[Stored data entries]
■ ■ ■ ■ ■

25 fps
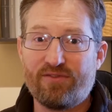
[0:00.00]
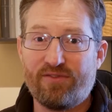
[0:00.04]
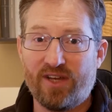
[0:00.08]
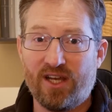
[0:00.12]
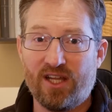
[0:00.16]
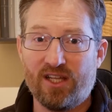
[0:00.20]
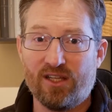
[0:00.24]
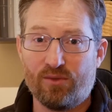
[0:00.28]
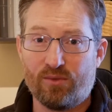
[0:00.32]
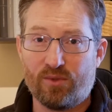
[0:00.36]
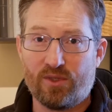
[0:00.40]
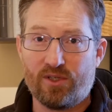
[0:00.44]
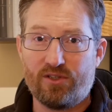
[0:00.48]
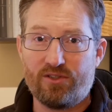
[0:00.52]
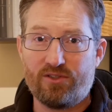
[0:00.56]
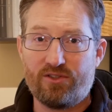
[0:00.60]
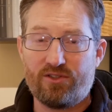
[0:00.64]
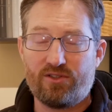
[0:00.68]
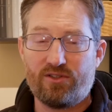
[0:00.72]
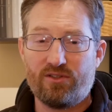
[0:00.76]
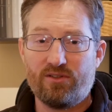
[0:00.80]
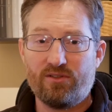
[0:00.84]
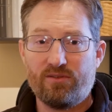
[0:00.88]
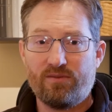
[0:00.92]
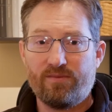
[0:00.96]

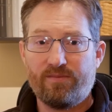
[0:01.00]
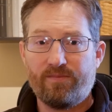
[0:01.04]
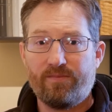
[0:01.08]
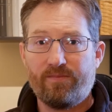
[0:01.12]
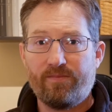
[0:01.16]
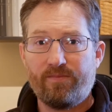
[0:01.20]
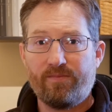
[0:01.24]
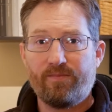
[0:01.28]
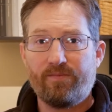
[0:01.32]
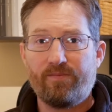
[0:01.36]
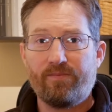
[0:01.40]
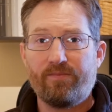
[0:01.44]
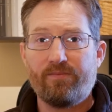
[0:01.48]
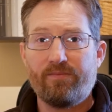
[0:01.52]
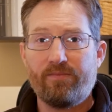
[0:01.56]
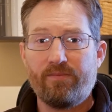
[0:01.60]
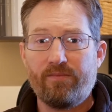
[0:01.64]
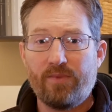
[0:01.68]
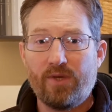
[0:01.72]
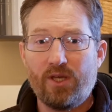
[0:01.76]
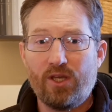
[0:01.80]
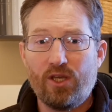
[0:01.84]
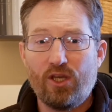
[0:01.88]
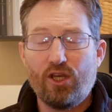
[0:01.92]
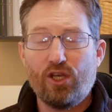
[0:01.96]
followers
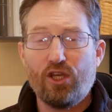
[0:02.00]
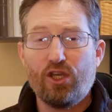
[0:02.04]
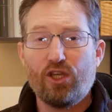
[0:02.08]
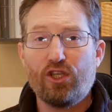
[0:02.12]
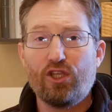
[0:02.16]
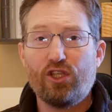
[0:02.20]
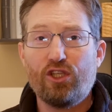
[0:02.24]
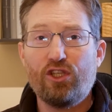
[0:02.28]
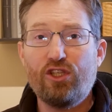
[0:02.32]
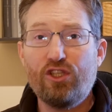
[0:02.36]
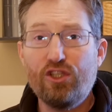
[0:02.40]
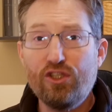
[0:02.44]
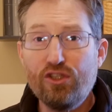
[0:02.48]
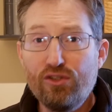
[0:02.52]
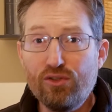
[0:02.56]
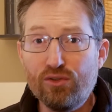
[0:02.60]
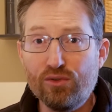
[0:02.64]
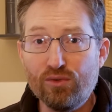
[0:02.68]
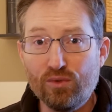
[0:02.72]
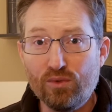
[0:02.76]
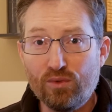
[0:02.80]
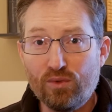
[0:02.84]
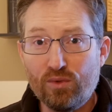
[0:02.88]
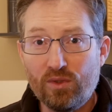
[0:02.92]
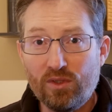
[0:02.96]

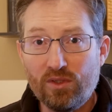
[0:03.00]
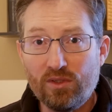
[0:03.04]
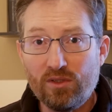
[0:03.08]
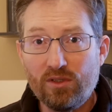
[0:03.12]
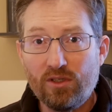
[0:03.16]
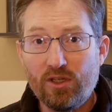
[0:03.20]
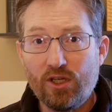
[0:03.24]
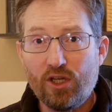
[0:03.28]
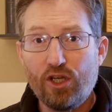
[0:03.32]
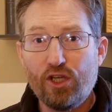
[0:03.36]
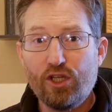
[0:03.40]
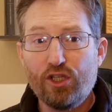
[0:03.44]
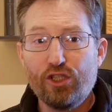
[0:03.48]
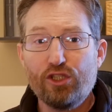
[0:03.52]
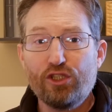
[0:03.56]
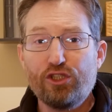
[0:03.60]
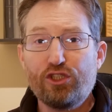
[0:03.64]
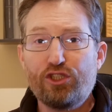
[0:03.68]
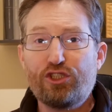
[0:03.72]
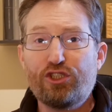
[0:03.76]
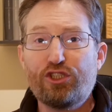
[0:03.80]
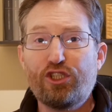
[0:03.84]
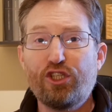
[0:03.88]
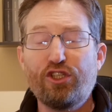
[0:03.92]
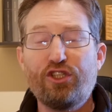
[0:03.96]
You
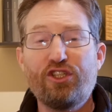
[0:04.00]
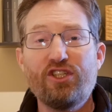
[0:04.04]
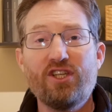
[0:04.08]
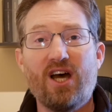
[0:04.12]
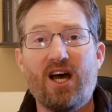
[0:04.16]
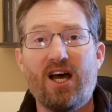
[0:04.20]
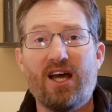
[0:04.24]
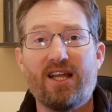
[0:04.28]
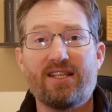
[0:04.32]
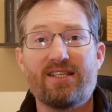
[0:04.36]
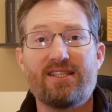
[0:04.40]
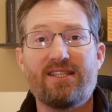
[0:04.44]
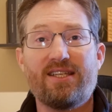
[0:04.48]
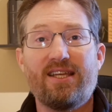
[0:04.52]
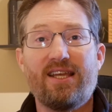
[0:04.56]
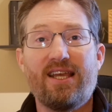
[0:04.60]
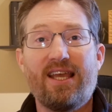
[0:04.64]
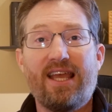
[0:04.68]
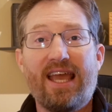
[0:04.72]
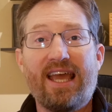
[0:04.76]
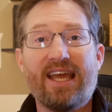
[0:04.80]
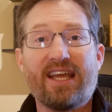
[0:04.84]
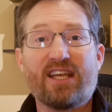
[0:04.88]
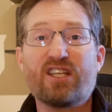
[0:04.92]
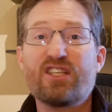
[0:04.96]
should not
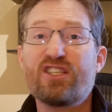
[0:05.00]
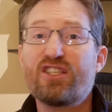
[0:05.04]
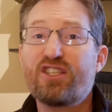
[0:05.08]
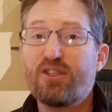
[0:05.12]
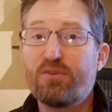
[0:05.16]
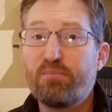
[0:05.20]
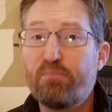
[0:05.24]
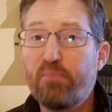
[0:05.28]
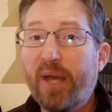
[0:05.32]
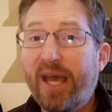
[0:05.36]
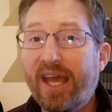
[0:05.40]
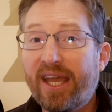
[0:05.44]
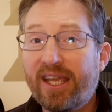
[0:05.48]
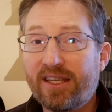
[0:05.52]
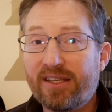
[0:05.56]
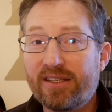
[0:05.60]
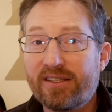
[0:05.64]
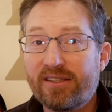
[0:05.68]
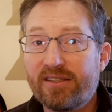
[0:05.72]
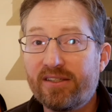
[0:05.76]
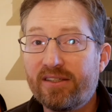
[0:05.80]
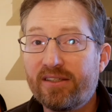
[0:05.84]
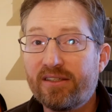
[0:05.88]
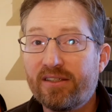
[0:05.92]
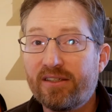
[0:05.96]

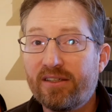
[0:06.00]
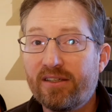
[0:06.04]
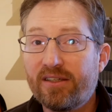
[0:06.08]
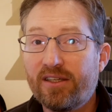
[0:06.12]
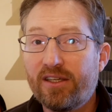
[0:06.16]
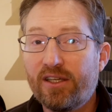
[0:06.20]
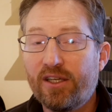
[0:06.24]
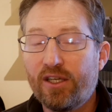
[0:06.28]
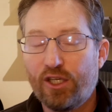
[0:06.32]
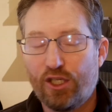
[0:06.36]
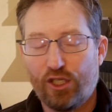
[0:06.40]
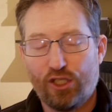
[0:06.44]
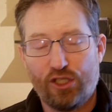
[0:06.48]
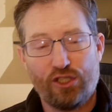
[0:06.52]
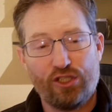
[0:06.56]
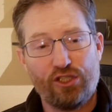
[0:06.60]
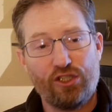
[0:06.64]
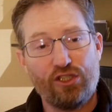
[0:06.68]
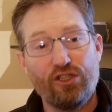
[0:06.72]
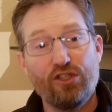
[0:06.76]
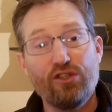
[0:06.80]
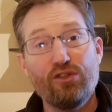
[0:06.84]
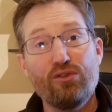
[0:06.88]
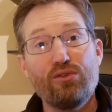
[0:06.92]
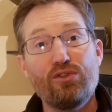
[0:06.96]
expect
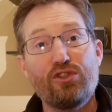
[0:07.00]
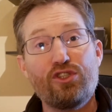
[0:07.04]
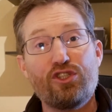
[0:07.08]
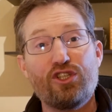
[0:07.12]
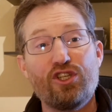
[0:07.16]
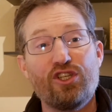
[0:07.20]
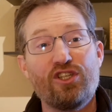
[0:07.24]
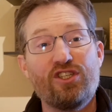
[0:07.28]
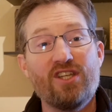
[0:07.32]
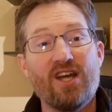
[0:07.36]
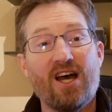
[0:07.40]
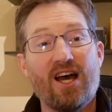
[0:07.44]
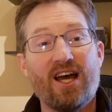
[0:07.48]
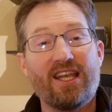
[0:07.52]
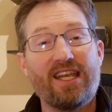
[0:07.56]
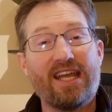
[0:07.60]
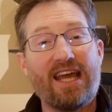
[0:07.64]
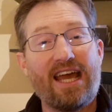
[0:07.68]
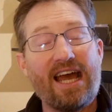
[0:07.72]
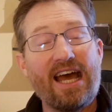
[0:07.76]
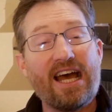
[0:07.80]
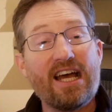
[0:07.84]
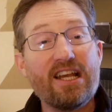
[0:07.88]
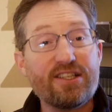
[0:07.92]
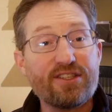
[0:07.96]
you should not
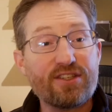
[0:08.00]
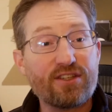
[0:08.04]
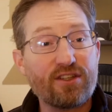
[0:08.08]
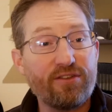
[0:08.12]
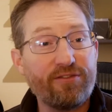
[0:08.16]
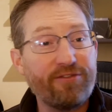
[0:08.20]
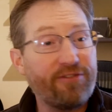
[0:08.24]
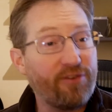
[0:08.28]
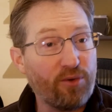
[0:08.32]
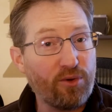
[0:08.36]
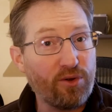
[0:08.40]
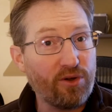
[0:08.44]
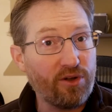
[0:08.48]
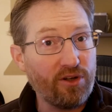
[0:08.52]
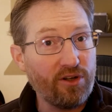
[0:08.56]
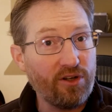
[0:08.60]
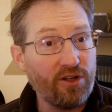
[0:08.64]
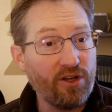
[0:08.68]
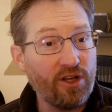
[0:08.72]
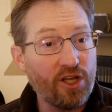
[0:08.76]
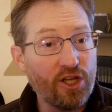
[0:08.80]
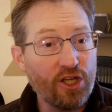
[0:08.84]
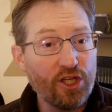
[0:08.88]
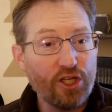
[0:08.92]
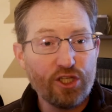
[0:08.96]
ask
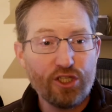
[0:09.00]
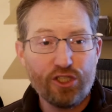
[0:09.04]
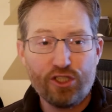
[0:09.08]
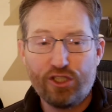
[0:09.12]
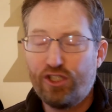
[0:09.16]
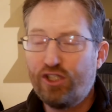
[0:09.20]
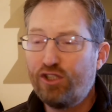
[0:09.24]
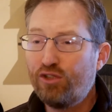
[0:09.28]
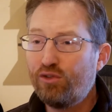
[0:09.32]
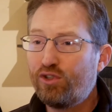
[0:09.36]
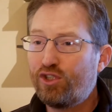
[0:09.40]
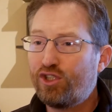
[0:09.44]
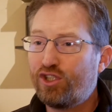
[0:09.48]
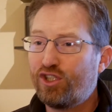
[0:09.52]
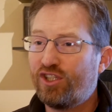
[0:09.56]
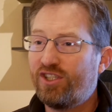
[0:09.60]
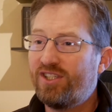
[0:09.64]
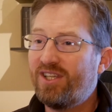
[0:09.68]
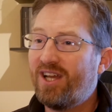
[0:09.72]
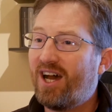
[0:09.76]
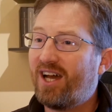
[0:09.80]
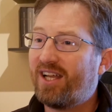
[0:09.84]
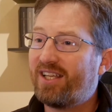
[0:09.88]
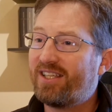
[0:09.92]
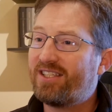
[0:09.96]
for, you should
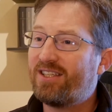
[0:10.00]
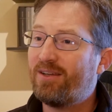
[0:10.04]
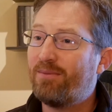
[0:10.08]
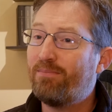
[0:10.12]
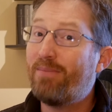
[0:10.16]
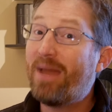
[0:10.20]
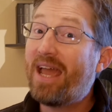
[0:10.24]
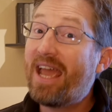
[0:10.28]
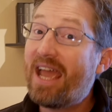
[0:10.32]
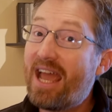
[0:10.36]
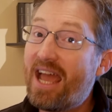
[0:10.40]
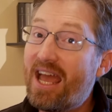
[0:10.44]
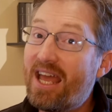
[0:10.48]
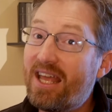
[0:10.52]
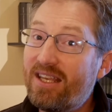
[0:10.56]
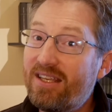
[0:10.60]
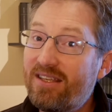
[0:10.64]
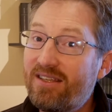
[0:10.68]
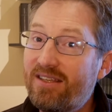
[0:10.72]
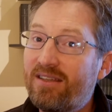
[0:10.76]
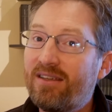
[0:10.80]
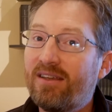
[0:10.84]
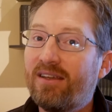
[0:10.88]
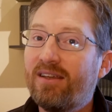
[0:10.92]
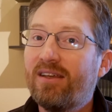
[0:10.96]
not
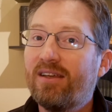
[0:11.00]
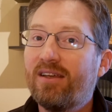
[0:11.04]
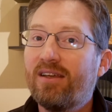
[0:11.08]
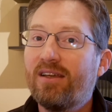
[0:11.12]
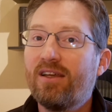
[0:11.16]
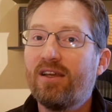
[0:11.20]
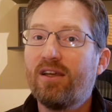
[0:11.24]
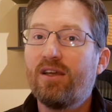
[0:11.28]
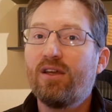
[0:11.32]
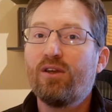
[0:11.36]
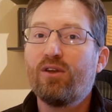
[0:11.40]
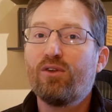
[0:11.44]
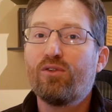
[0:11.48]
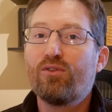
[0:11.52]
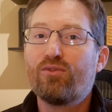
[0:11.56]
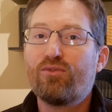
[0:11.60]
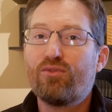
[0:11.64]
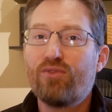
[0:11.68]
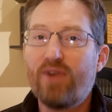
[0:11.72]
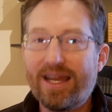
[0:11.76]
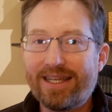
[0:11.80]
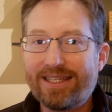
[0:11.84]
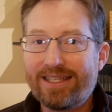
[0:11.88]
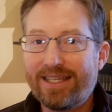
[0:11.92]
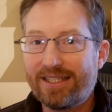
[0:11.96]
demand
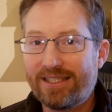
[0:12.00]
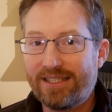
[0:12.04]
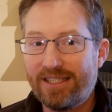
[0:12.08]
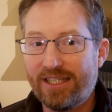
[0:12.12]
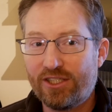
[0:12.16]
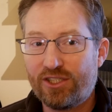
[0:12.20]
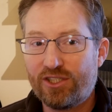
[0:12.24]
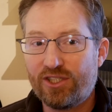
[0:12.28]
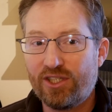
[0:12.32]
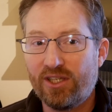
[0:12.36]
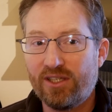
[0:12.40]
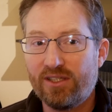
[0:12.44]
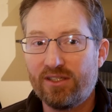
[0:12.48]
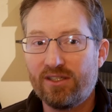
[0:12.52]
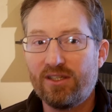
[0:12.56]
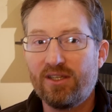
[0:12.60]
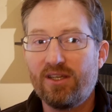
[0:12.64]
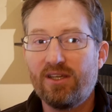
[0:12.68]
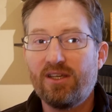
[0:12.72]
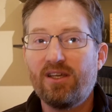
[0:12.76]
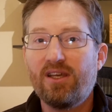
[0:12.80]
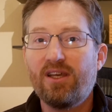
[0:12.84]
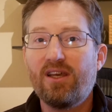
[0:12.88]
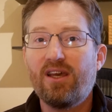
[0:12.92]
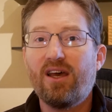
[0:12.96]
recognition
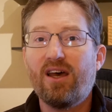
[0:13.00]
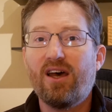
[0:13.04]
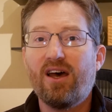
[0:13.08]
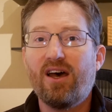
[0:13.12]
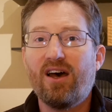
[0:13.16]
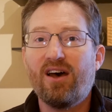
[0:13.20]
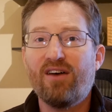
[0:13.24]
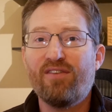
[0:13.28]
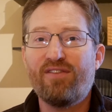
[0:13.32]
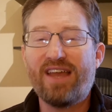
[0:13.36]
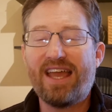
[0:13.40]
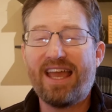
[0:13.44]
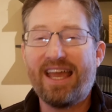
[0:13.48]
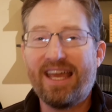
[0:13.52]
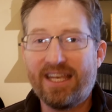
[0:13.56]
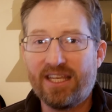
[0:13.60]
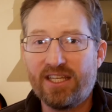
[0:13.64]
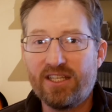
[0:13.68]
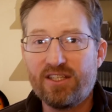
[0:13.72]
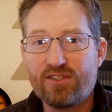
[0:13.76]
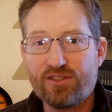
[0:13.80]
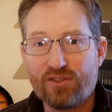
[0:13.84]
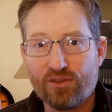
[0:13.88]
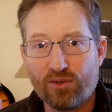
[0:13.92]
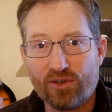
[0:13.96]
of any
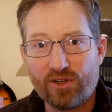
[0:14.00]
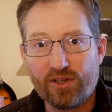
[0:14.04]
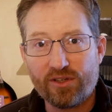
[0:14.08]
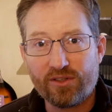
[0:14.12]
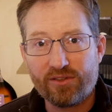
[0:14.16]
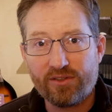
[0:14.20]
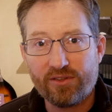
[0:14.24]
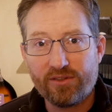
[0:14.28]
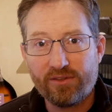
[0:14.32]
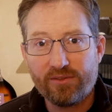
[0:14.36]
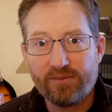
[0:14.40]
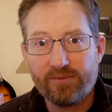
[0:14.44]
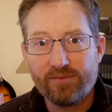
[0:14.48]
sort.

■ ■ ■ ■ ■

▶ [Work instruction] Would you write out all of the data exactly as it stands, without the pictures?

▶ [Result of the task]
25 fps
[0:00.00]
[0:00.04]
[0:00.08]
[0:00.12]
[0:00.16]
[0:00.20]
[0:00.24]
[0:00.28]
[0:00.32]
[0:00.36]
[0:00.40]
[0:00.44]
[0:00.48]
[0:00.52]
[0:00.56]
[0:00.60]
[0:00.64]
[0:00.68]
[0:00.72]
[0:00.76]
[0:00.80]
[0:00.84]
[0:00.88]
[0:00.92]
[0:00.96]

[0:01.00]
[0:01.04]
[0:01.08]
[0:01.12]
[0:01.16]
[0:01.20]
[0:01.24]
[0:01.28]
[0:01.32]
[0:01.36]
[0:01.40]
[0:01.44]
[0:01.48]
[0:01.52]
[0:01.56]
[0:01.60]
[0:01.64]
[0:01.68]
[0:01.72]
[0:01.76]
[0:01.80]
[0:01.84]
[0:01.88]
[0:01.92]
[0:01.96]
followers
[0:02.00]
[0:02.04]
[0:02.08]
[0:02.12]
[0:02.16]
[0:02.20]
[0:02.24]
[0:02.28]
[0:02.32]
[0:02.36]
[0:02.40]
[0:02.44]
[0:02.48]
[0:02.52]
[0:02.56]
[0:02.60]
[0:02.64]
[0:02.68]
[0:02.72]
[0:02.76]
[0:02.80]
[0:02.84]
[0:02.88]
[0:02.92]
[0:02.96]

[0:03.00]
[0:03.04]
[0:03.08]
[0:03.12]
[0:03.16]
[0:03.20]
[0:03.24]
[0:03.28]
[0:03.32]
[0:03.36]
[0:03.40]
[0:03.44]
[0:03.48]
[0:03.52]
[0:03.56]
[0:03.60]
[0:03.64]
[0:03.68]
[0:03.72]
[0:03.76]
[0:03.80]
[0:03.84]
[0:03.88]
[0:03.92]
[0:03.96]
You
[0:04.00]
[0:04.04]
[0:04.08]
[0:04.12]
[0:04.16]
[0:04.20]
[0:04.24]
[0:04.28]
[0:04.32]
[0:04.36]
[0:04.40]
[0:04.44]
[0:04.48]
[0:04.52]
[0:04.56]
[0:04.60]
[0:04.64]
[0:04.68]
[0:04.72]
[0:04.76]
[0:04.80]
[0:04.84]
[0:04.88]
[0:04.92]
[0:04.96]
should not
[0:05.00]
[0:05.04]
[0:05.08]
[0:05.12]
[0:05.16]
[0:05.20]
[0:05.24]
[0:05.28]
[0:05.32]
[0:05.36]
[0:05.40]
[0:05.44]
[0:05.48]
[0:05.52]
[0:05.56]
[0:05.60]
[0:05.64]
[0:05.68]
[0:05.72]
[0:05.76]
[0:05.80]
[0:05.84]
[0:05.88]
[0:05.92]
[0:05.96]

[0:06.00]
[0:06.04]
[0:06.08]
[0:06.12]
[0:06.16]
[0:06.20]
[0:06.24]
[0:06.28]
[0:06.32]
[0:06.36]
[0:06.40]
[0:06.44]
[0:06.48]
[0:06.52]
[0:06.56]
[0:06.60]
[0:06.64]
[0:06.68]
[0:06.72]
[0:06.76]
[0:06.80]
[0:06.84]
[0:06.88]
[0:06.92]
[0:06.96]
expect
[0:07.00]
[0:07.04]
[0:07.08]
[0:07.12]
[0:07.16]
[0:07.20]
[0:07.24]
[0:07.28]
[0:07.32]
[0:07.36]
[0:07.40]
[0:07.44]
[0:07.48]
[0:07.52]
[0:07.56]
[0:07.60]
[0:07.64]
[0:07.68]
[0:07.72]
[0:07.76]
[0:07.80]
[0:07.84]
[0:07.88]
[0:07.92]
[0:07.96]
you should not
[0:08.00]
[0:08.04]
[0:08.08]
[0:08.12]
[0:08.16]
[0:08.20]
[0:08.24]
[0:08.28]
[0:08.32]
[0:08.36]
[0:08.40]
[0:08.44]
[0:08.48]
[0:08.52]
[0:08.56]
[0:08.60]
[0:08.64]
[0:08.68]
[0:08.72]
[0:08.76]
[0:08.80]
[0:08.84]
[0:08.88]
[0:08.92]
[0:08.96]
ask
[0:09.00]
[0:09.04]
[0:09.08]
[0:09.12]
[0:09.16]
[0:09.20]
[0:09.24]
[0:09.28]
[0:09.32]
[0:09.36]
[0:09.40]
[0:09.44]
[0:09.48]
[0:09.52]
[0:09.56]
[0:09.60]
[0:09.64]
[0:09.68]
[0:09.72]
[0:09.76]
[0:09.80]
[0:09.84]
[0:09.88]
[0:09.92]
[0:09.96]
for, you should
[0:10.00]
[0:10.04]
[0:10.08]
[0:10.12]
[0:10.16]
[0:10.20]
[0:10.24]
[0:10.28]
[0:10.32]
[0:10.36]
[0:10.40]
[0:10.44]
[0:10.48]
[0:10.52]
[0:10.56]
[0:10.60]
[0:10.64]
[0:10.68]
[0:10.72]
[0:10.76]
[0:10.80]
[0:10.84]
[0:10.88]
[0:10.92]
[0:10.96]
not
[0:11.00]
[0:11.04]
[0:11.08]
[0:11.12]
[0:11.16]
[0:11.20]
[0:11.24]
[0:11.28]
[0:11.32]
[0:11.36]
[0:11.40]
[0:11.44]
[0:11.48]
[0:11.52]
[0:11.56]
[0:11.60]
[0:11.64]
[0:11.68]
[0:11.72]
[0:11.76]
[0:11.80]
[0:11.84]
[0:11.88]
[0:11.92]
[0:11.96]
demand
[0:12.00]
[0:12.04]
[0:12.08]
[0:12.12]
[0:12.16]
[0:12.20]
[0:12.24]
[0:12.28]
[0:12.32]
[0:12.36]
[0:12.40]
[0:12.44]
[0:12.48]
[0:12.52]
[0:12.56]
[0:12.60]
[0:12.64]
[0:12.68]
[0:12.72]
[0:12.76]
[0:12.80]
[0:12.84]
[0:12.88]
[0:12.92]
[0:12.96]
recognition
[0:13.00]
[0:13.04]
[0:13.08]
[0:13.12]
[0:13.16]
[0:13.20]
[0:13.24]
[0:13.28]
[0:13.32]
[0:13.36]
[0:13.40]
[0:13.44]
[0:13.48]
[0:13.52]
[0:13.56]
[0:13.60]
[0:13.64]
[0:13.68]
[0:13.72]
[0:13.76]
[0:13.80]
[0:13.84]
[0:13.88]
[0:13.92]
[0:13.96]
of any
[0:14.00]
[0:14.04]
[0:14.08]
[0:14.12]
[0:14.16]
[0:14.20]
[0:14.24]
[0:14.28]
[0:14.32]
[0:14.36]
[0:14.40]
[0:14.44]
[0:14.48]
sort.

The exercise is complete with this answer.